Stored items
---------------

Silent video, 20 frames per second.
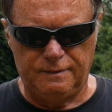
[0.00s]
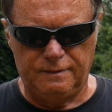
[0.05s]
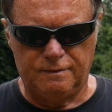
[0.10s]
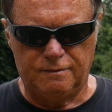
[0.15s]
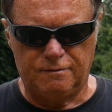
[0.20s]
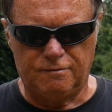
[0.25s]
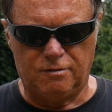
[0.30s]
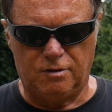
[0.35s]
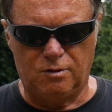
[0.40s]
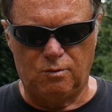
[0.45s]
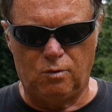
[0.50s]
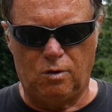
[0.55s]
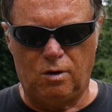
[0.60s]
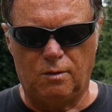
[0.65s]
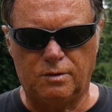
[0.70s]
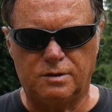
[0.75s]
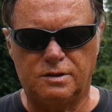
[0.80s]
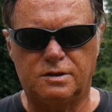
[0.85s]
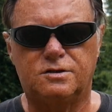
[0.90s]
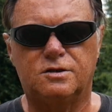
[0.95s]
Right, what I'm
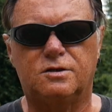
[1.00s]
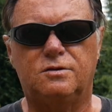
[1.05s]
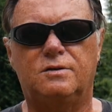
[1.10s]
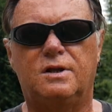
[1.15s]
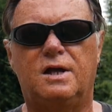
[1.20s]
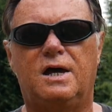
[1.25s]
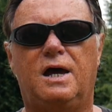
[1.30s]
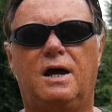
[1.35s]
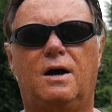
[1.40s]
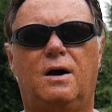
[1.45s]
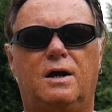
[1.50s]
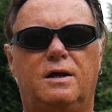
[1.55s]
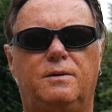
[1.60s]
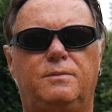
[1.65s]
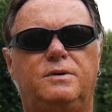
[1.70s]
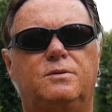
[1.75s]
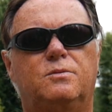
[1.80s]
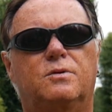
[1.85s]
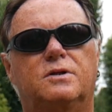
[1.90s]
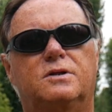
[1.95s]
going to do now,
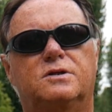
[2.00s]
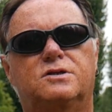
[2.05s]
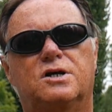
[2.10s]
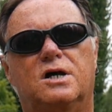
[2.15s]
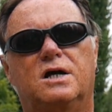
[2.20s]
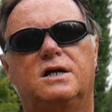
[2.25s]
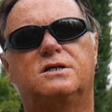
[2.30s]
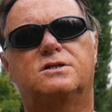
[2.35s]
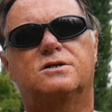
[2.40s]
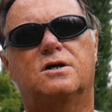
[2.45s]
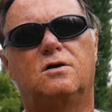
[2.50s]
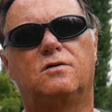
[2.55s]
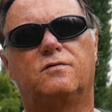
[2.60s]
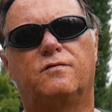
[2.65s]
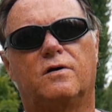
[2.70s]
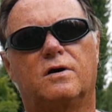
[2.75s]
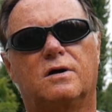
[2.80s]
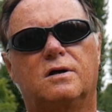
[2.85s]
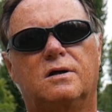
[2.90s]
Amy, we're going to change over.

---------------

The entries are to be transcribed in full. Their pictures are not.

## Response area
Silent video, 20 frames per second.
[0.00s]
[0.05s]
[0.10s]
[0.15s]
[0.20s]
[0.25s]
[0.30s]
[0.35s]
[0.40s]
[0.45s]
[0.50s]
[0.55s]
[0.60s]
[0.65s]
[0.70s]
[0.75s]
[0.80s]
[0.85s]
[0.90s]
[0.95s]
Right, what I'm
[1.00s]
[1.05s]
[1.10s]
[1.15s]
[1.20s]
[1.25s]
[1.30s]
[1.35s]
[1.40s]
[1.45s]
[1.50s]
[1.55s]
[1.60s]
[1.65s]
[1.70s]
[1.75s]
[1.80s]
[1.85s]
[1.90s]
[1.95s]
going to do now,
[2.00s]
[2.05s]
[2.10s]
[2.15s]
[2.20s]
[2.25s]
[2.30s]
[2.35s]
[2.40s]
[2.45s]
[2.50s]
[2.55s]
[2.60s]
[2.65s]
[2.70s]
[2.75s]
[2.80s]
[2.85s]
[2.90s]
Amy, we're going to change over.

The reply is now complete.